日韩性视频-久久久蜜桃-www中文字幕-在线中文字幕av-亚洲欧美一区二区三区四区-撸久久-香蕉视频一区-久久无码精品丰满人妻-国产高潮av-激情福利社-日韩av网址大全-国产精品久久999-日本五十路在线-性欧美在线-久久99精品波多结衣一区-男女午夜免费视频-黑人极品ⅴideos精品欧美棵-人人妻人人澡人人爽精品欧美一区-日韩一区在线看-欧美a级在线免费观看

歡迎訪問 生活随笔!

生活随笔

當前位置: 首頁 > 编程资源 > 编程问答 >内容正文

编程问答

Machine Learning week 8 quiz: Principal Component Analysis

發布時間:2025/3/21 编程问答 15 豆豆
生活随笔 收集整理的這篇文章主要介紹了 Machine Learning week 8 quiz: Principal Component Analysis 小編覺得挺不錯的,現在分享給大家,幫大家做個參考.

Principal Component Analysis

5?試題

1.?

Consider the following 2D dataset:

Which of the following figures correspond to possible values that PCA may return for?u(1)?(the first eigenvector / first principal component)? Check all that apply (you may have to check more than one figure).

2.?

Which of the following is a reasonable way to select the number of principal components?k?

(Recall that?n?is the dimensionality of the input data and?m?is the number of input examples.)

Choose?k?to be 99% of?n?(i.e.,?k=0.99?n, rounded to the nearest integer).

Choose?k?to be the smallest value so that at least 1% of the variance is retained.

Choose the value of?k?that minimizes the approximation error?1mmi=1||x(i)?x(i)approx||2.

Choose?k?to be the smallest value so that at least 99% of the variance is retained.

3.?

Suppose someone tells you that they ran PCA in such a way that "95% of the variance was retained." What is an equivalent statement to this?

1mmi=1||x(i)?x(i)approx||21mmi=1||x(i)||20.95

1mmi=1||x(i)?x(i)approx||21mmi=1||x(i)||20.05

1mmi=1||x(i)?x(i)approx||21mmi=1||x(i)||20.05

1mmi=1||x(i)?x(i)approx||21mmi=1||x(i)||20.95

4.?

Which of the following statements are true? Check all that apply.

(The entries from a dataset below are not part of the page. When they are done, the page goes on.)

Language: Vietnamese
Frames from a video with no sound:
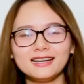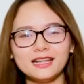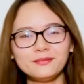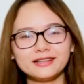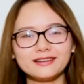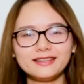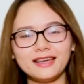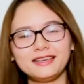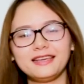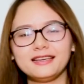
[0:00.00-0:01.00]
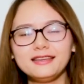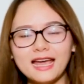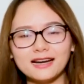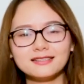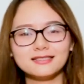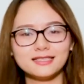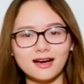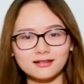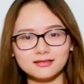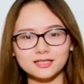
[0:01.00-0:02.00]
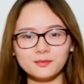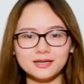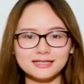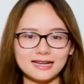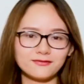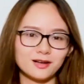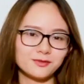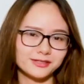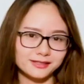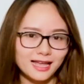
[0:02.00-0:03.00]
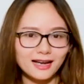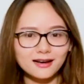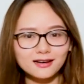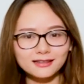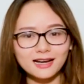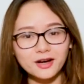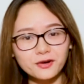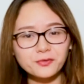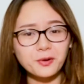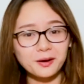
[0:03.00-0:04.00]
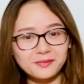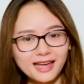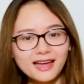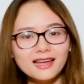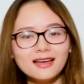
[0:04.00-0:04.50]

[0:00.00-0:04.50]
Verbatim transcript: để mình có thể dễ dàng lựa chọn được cho mình sản phẩm sữa tăng cân tăng cơ phù hợp nhé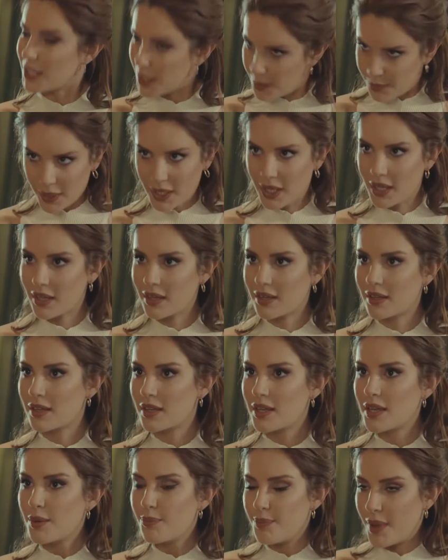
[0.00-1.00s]
طيب
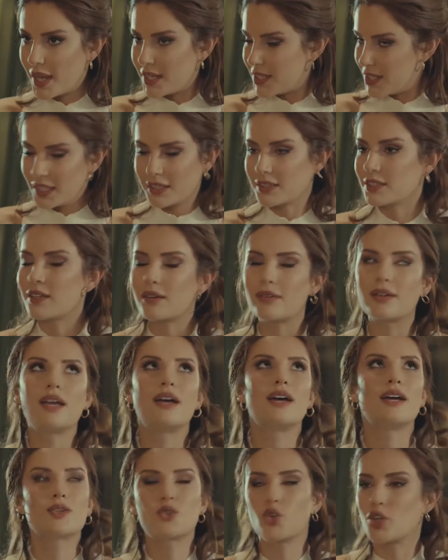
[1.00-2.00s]
انت بتعرف
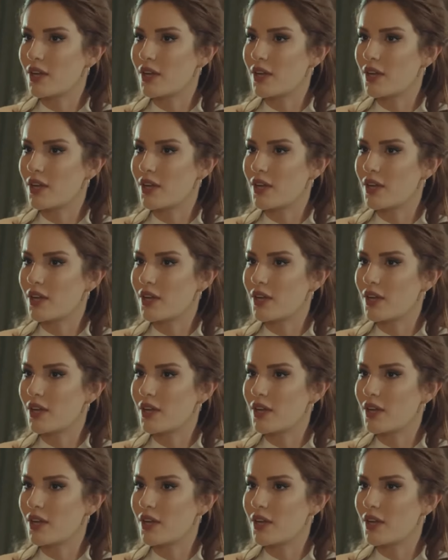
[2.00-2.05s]
اني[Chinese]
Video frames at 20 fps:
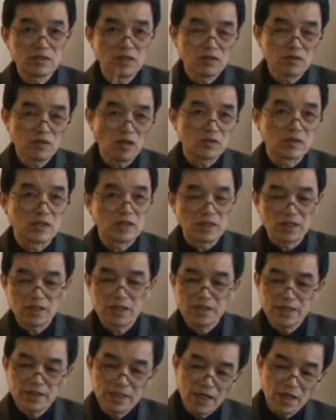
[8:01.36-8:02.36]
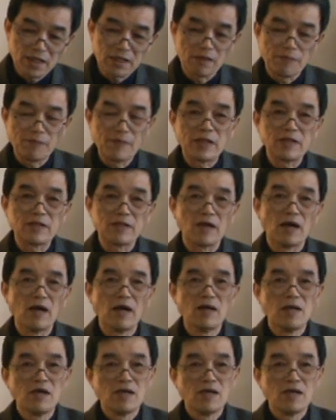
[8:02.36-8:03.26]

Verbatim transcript: 就造成了西亚那边的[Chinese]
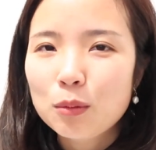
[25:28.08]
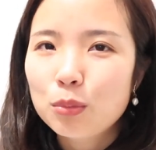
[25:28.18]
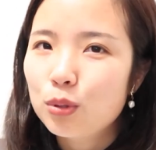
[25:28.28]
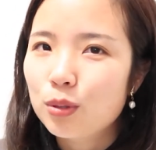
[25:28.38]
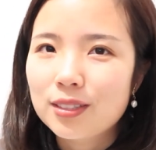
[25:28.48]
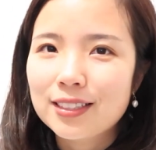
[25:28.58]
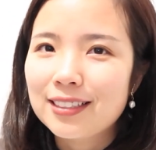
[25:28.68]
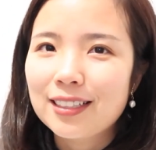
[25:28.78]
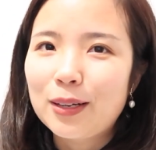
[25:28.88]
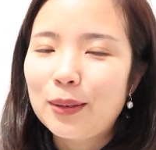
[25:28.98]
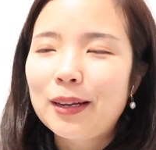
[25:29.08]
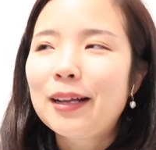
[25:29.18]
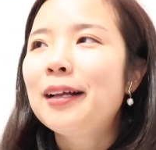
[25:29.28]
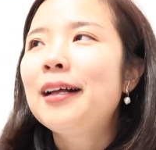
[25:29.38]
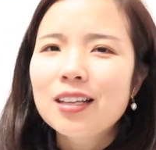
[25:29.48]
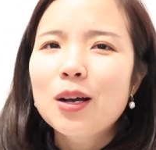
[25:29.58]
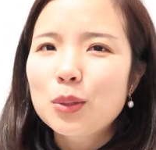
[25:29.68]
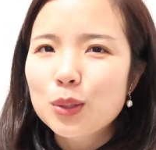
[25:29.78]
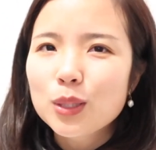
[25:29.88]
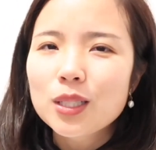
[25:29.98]
不说自己了，
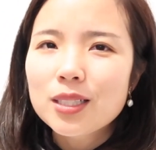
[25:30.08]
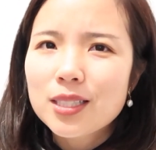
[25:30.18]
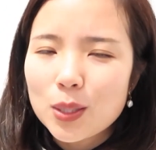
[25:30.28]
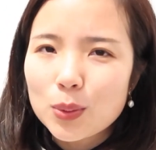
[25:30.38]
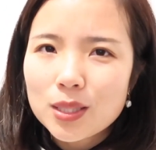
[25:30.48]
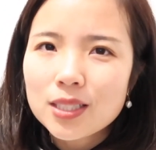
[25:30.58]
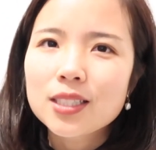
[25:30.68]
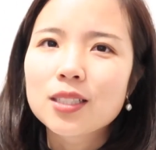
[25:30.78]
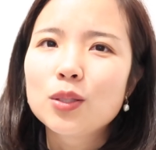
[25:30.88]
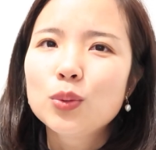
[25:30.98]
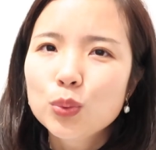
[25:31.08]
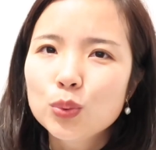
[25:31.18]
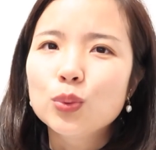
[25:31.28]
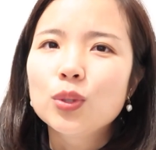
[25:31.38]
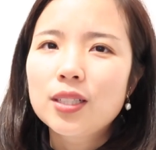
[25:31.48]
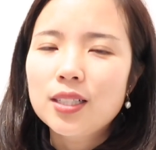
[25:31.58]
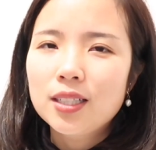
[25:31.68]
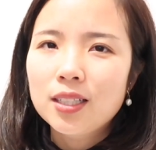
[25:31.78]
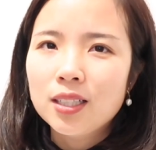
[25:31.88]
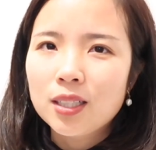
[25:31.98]
就是走自己的路，
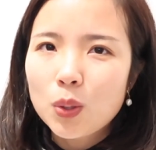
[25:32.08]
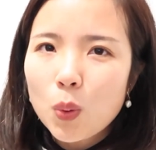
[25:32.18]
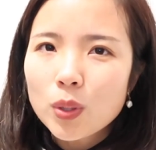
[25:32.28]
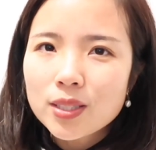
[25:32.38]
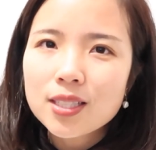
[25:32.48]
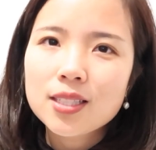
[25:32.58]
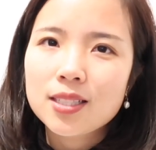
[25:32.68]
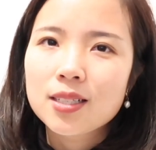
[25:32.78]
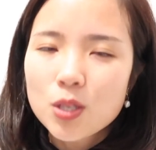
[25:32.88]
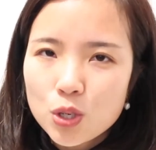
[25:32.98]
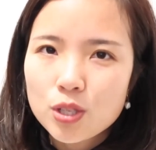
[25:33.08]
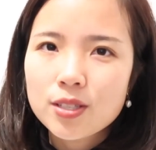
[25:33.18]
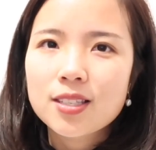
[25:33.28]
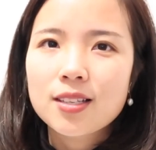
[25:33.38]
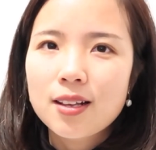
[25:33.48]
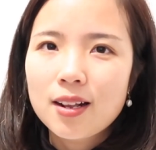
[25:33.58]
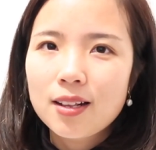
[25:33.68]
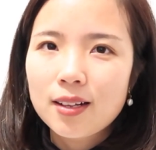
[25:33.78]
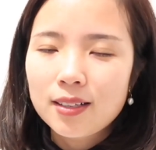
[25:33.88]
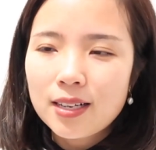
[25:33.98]
呃，过自己的日子，
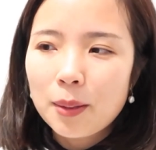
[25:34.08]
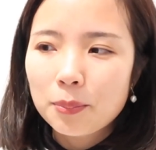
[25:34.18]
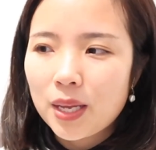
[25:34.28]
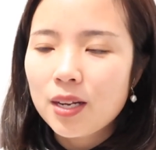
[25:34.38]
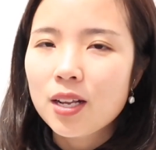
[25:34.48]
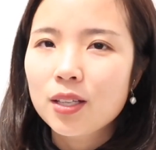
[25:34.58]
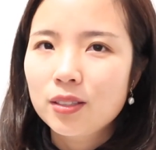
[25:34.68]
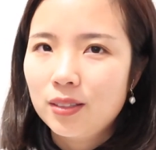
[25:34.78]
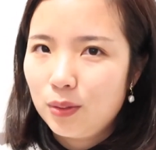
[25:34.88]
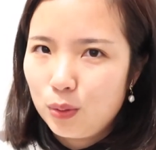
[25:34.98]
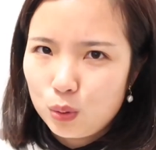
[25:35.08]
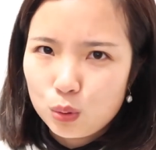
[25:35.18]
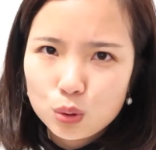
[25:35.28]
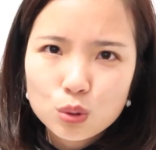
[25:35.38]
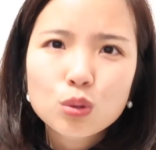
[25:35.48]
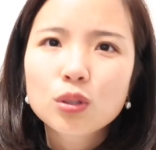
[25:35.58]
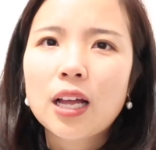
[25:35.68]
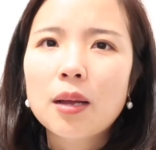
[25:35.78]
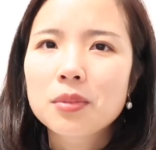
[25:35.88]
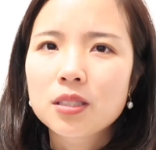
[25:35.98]
让别人说
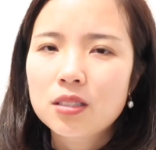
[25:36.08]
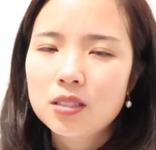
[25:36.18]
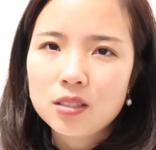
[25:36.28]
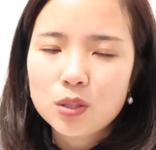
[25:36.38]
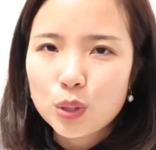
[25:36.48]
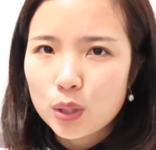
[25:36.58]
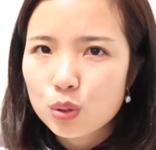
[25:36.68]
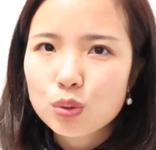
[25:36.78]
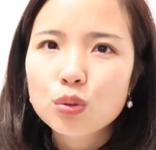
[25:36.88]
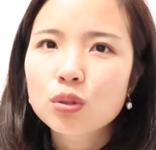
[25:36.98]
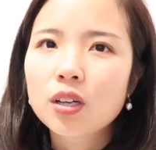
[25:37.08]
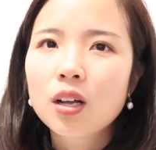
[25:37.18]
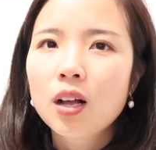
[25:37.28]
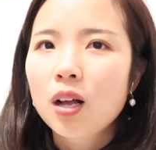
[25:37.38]
他们自己想说的，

Feature scaling is not useful for PCA, since the eigenvector calculation (such as using Octave's?svd(Sigma)?routine) takes care of this automatically.

Given an input?xRn, PCA compresses it to a lower-dimensional vector?zRk.

PCA can be used only to reduce the dimensionality of data by 1 (such as 3D to 2D, or 2D to 1D).

If the input features are on very different scales, it is a good idea to perform feature scaling before applying PCA.

5.?

Which of the following are recommended applications of PCA? Select all that apply.

Data visualization: Reduce data to 2D (or 3D) so that it can be plotted.

To get more features to feed into a learning algorithm.

Clustering: To automatically group examples into coherent groups.

Data compression: Reduce the dimension of your input data?x(i), which will be used in a supervised learning algorithm (i.e., use PCA so that your supervised learning algorithm runs faster).

總結

以上是生活随笔為你收集整理的Machine Learning week 8 quiz: Principal Component Analysis的全部內容,希望文章能夠幫你解決所遇到的問題。

如果覺得生活随笔網站內容還不錯,歡迎將生活随笔推薦給好友。